Voici le texte de ce rêve :
“Je reçois un courrier du conseil communal de ma ville natale concernant les frais de séjour d’une hospitalisation en 1851, rendue nécessaire par une attaque que j’aurais eu. La chose m’amuse bien, car premièrement en 1851 je ne vivais pas encore, et deuxièmement mon père, à qui cela peut se rapporter, est déjà mort. Je vais le trouver dans la pièce à côté, où il est couché dans son lit, et lui rapporte la chose. A ma grande surprise, il se souvient qu’en 1851 il lui est arrivé un jour d’être ivre et qu’il a fallu l’enfermer ou le mettre en garde à vue […] Je lui demande : c’est donc aussi que tu as bu…”


Le rêve de Brücke est en effet un beau fragment de la propre analyse de Freud où il manifeste son désir d’annihiler littéralement tous ses objets rivaux avec cette parole prononcée dans son rêve même : “ non vixit”
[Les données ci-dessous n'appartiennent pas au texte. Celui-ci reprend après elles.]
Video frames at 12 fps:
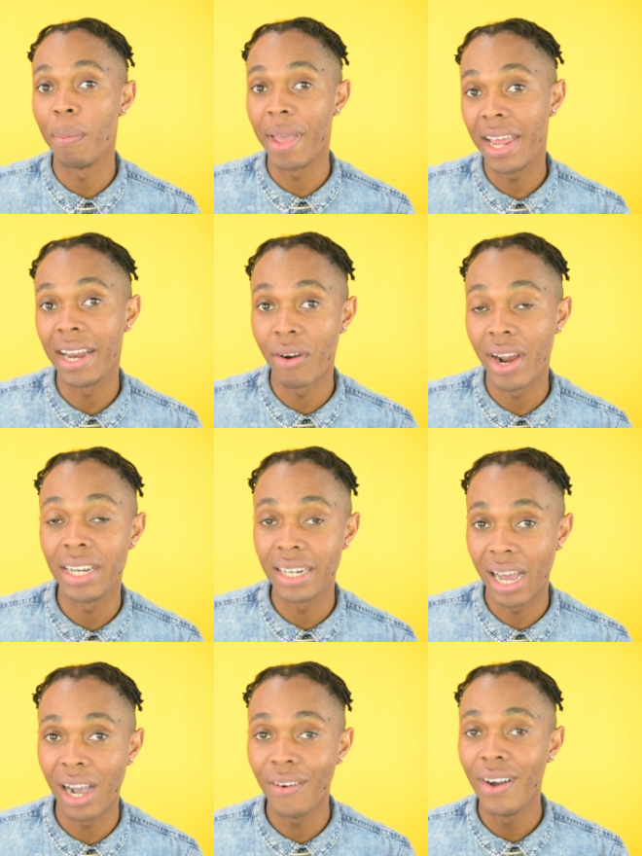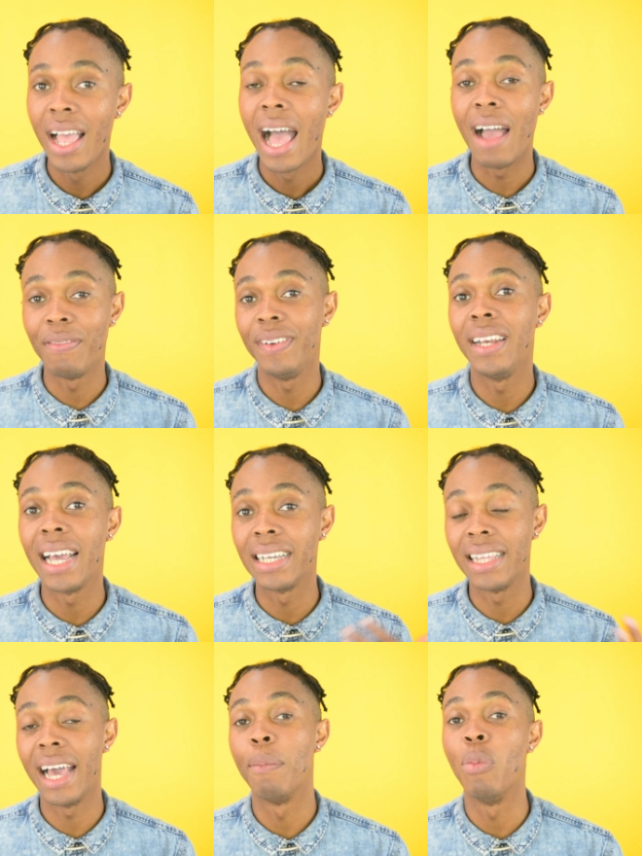her right now, I feel like
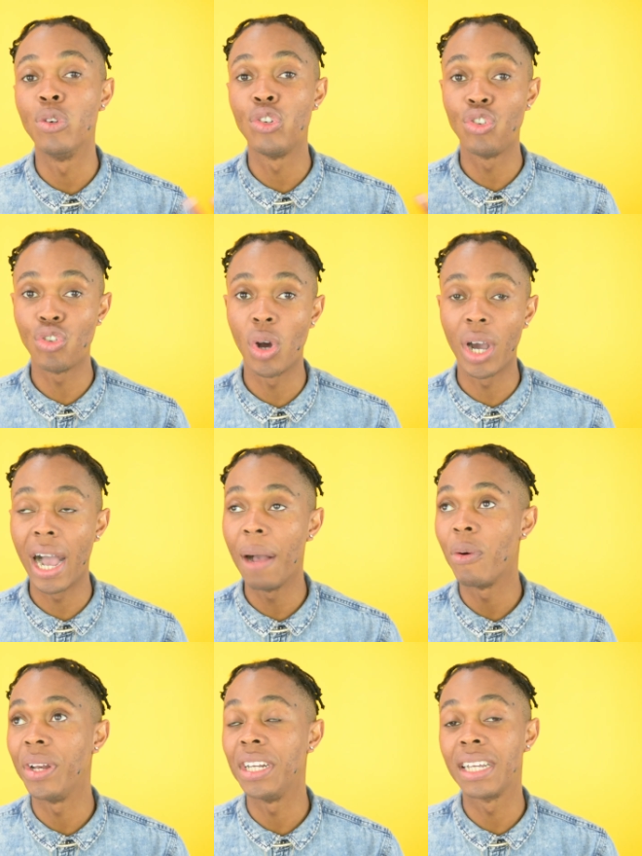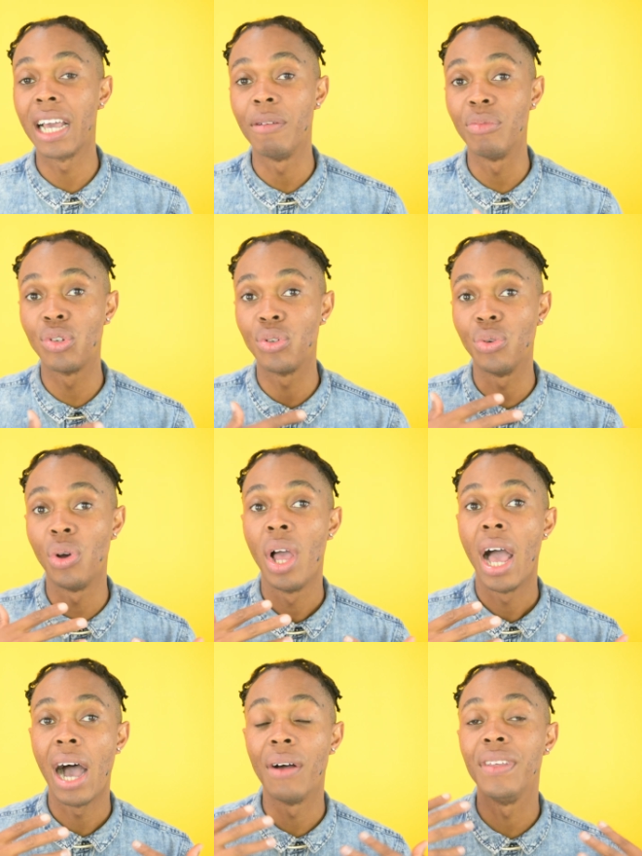they are more stronger when it comes to
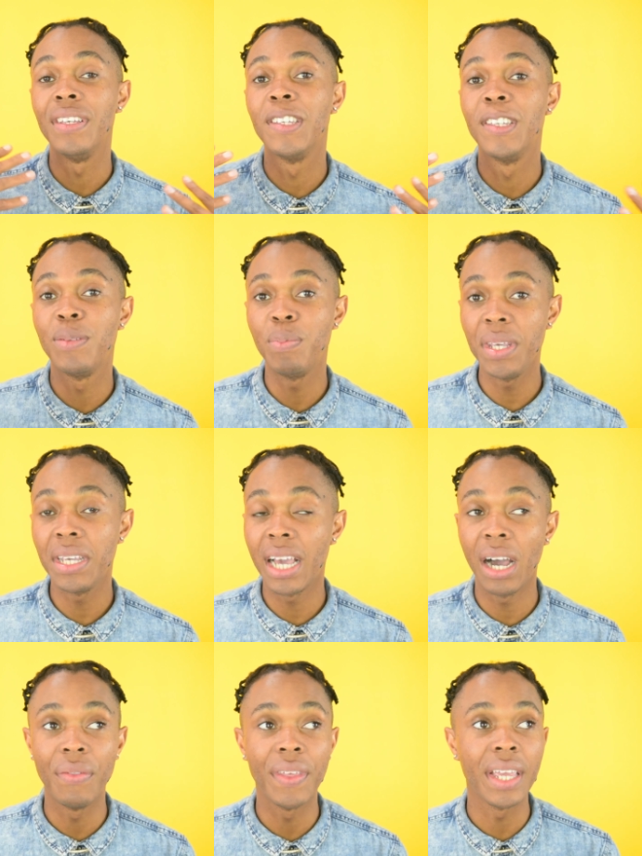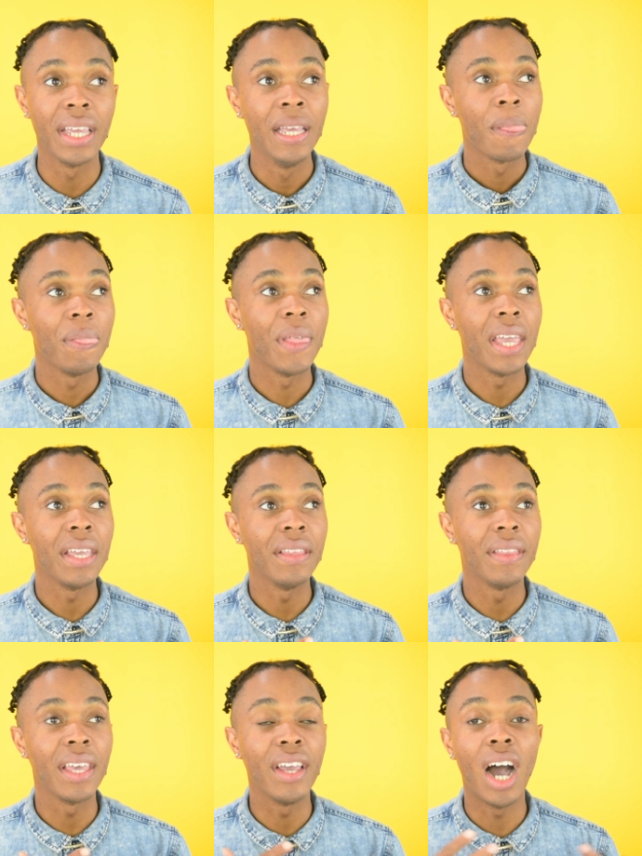how they speak, how
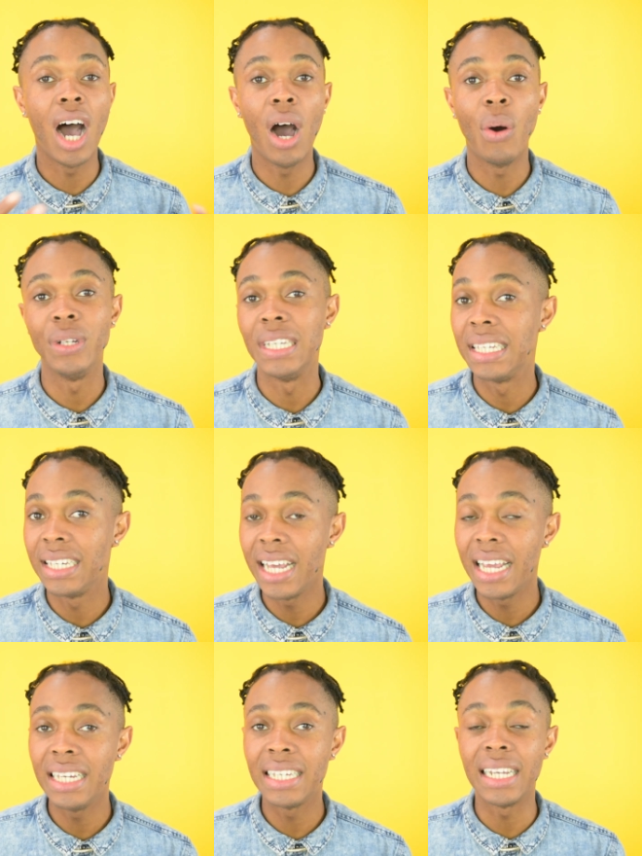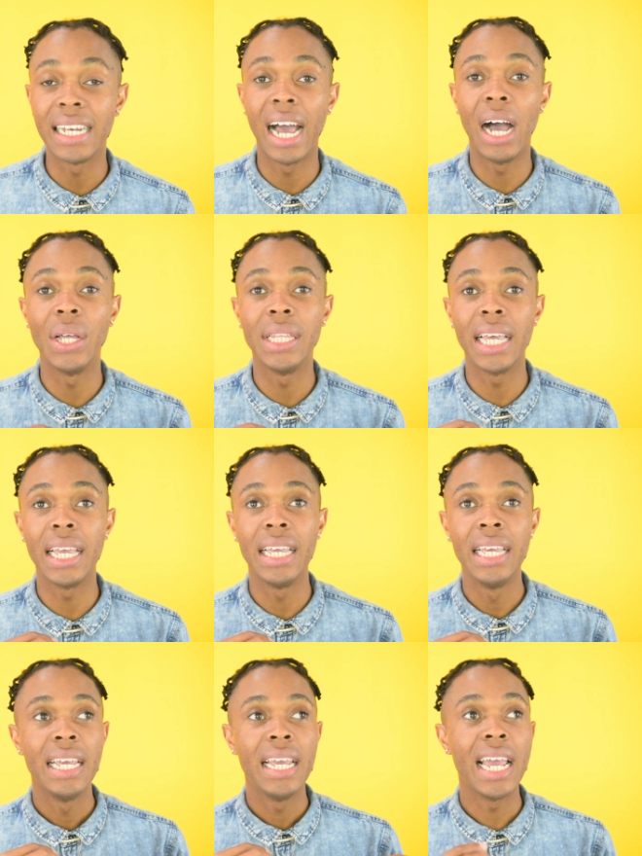they are on stage, and how they
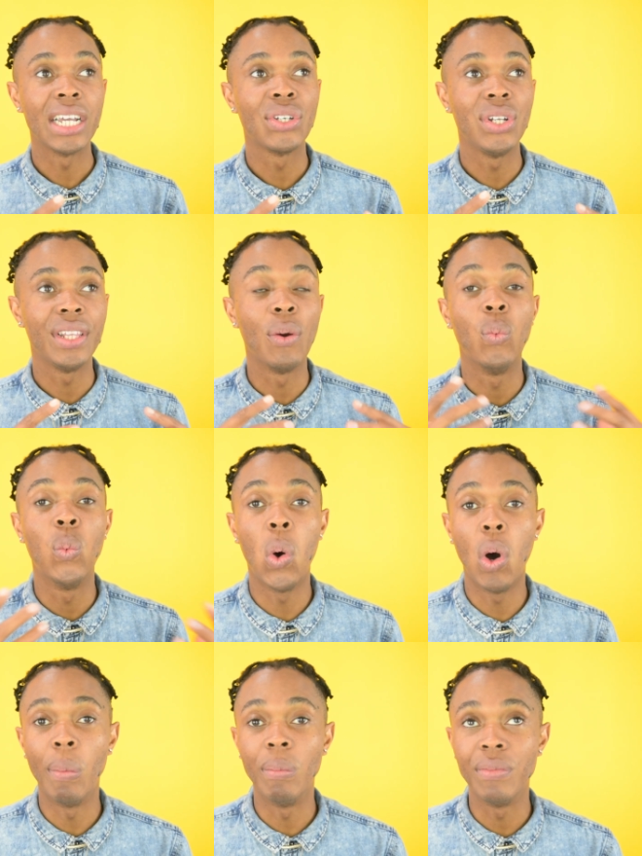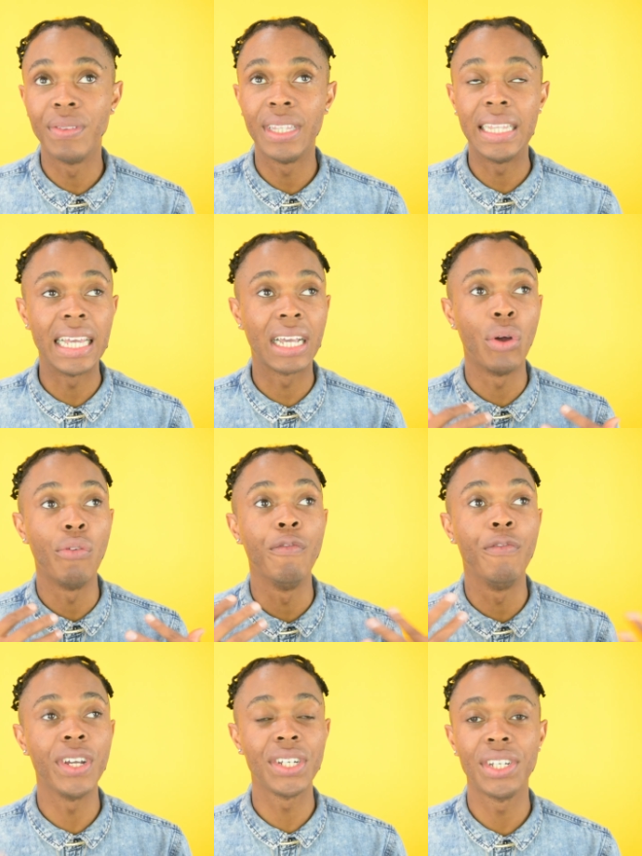actually, the warmth, the
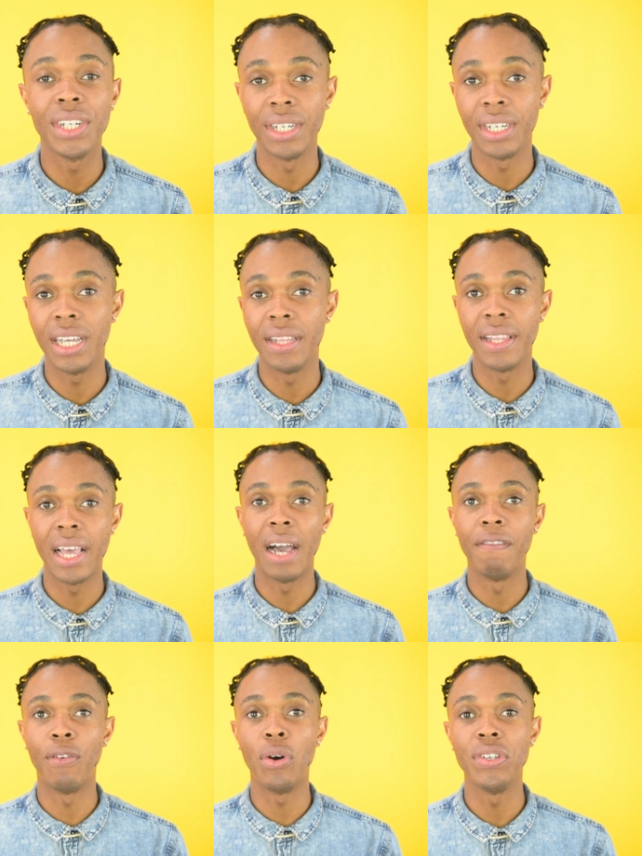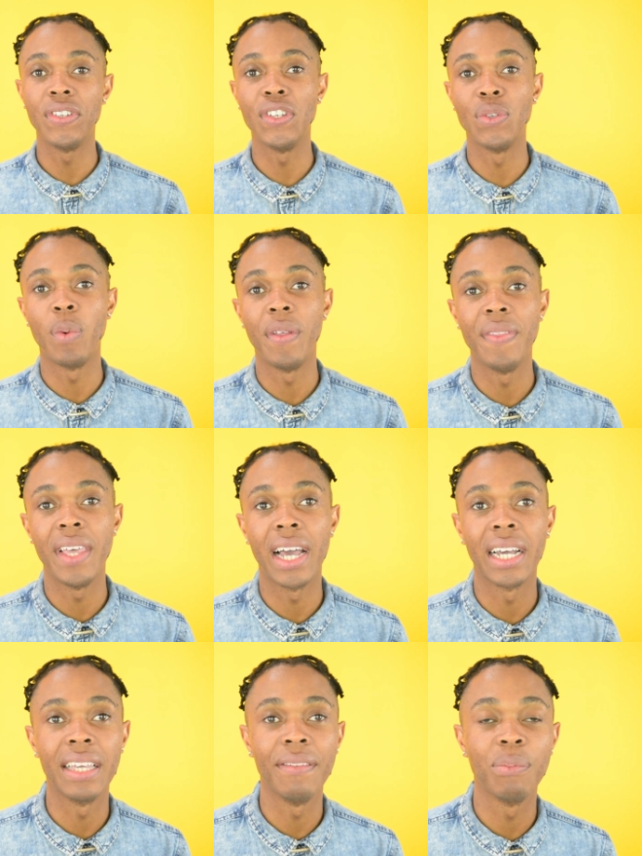conviction in their voices when they
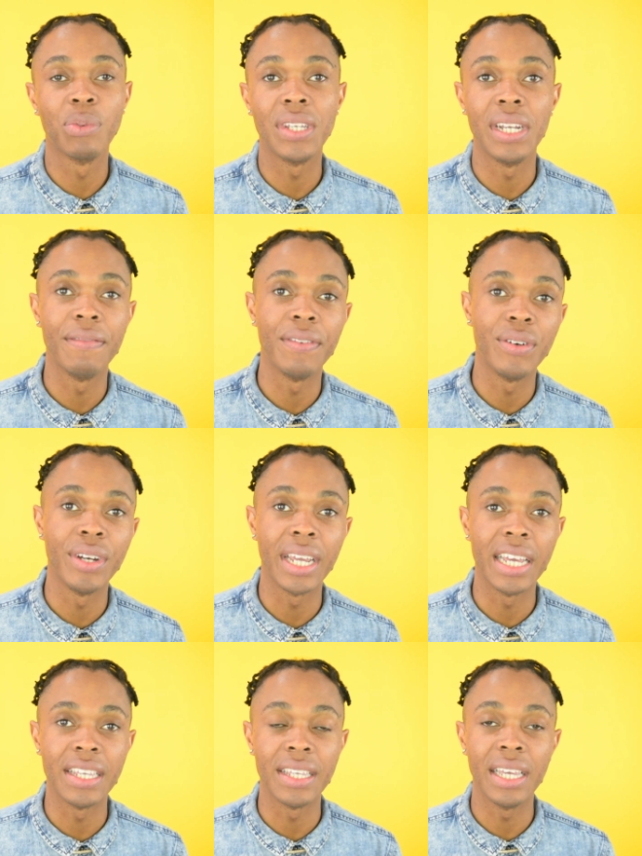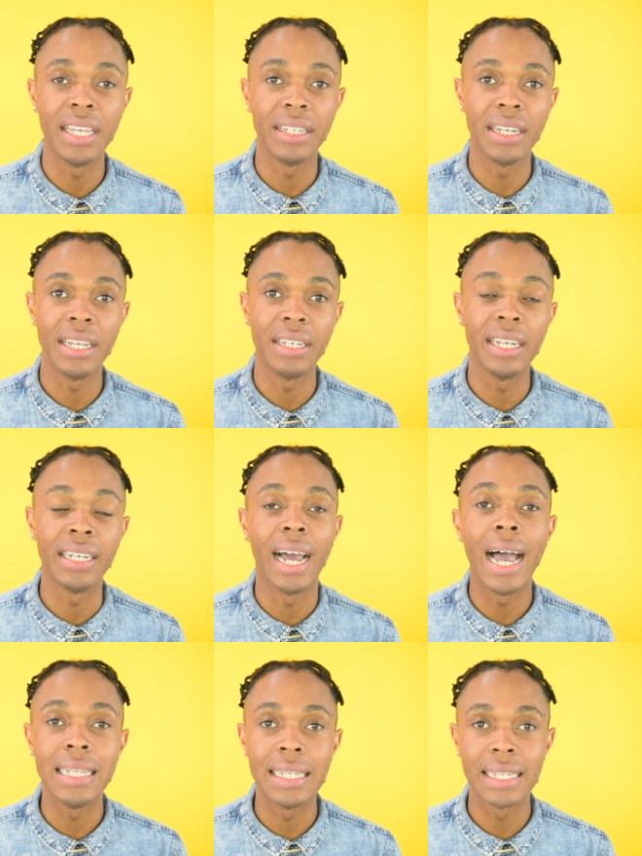are delivering an
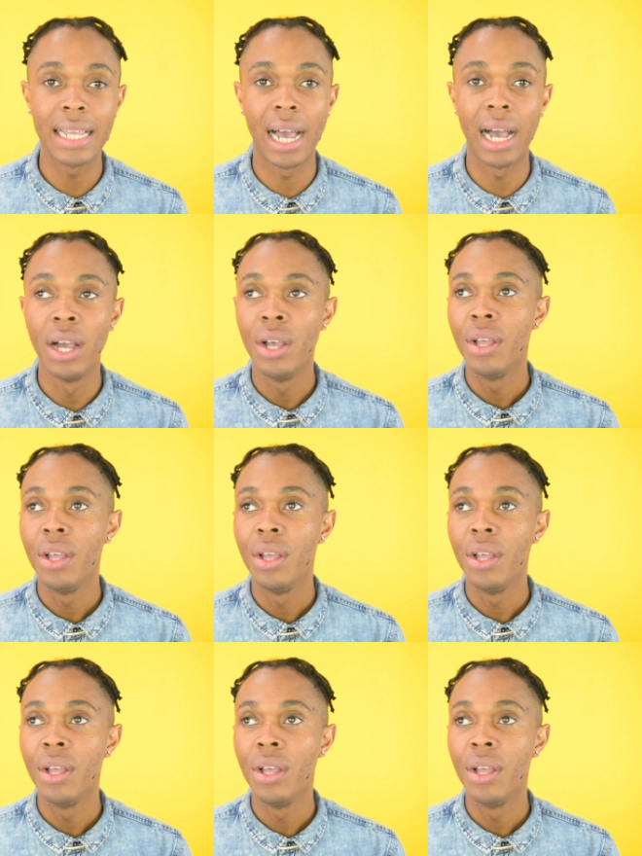answer.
Ce chapitre intitulé “le travail du rêve” est quasiment interminable. Nous en sommes p.439:440. En essayant d’avancer dans tout un maquis d’exemples de rêves dits typiques, avec parmi eux, outre les rêves à stimulus dentaire, des rêves de chute et de vol, ou de nage, j’ai isolé un joli petit rêve qui paraît anodin et qui exprime l’intense frustration pulsionnelle de l’analysant à l’égard de sa femme.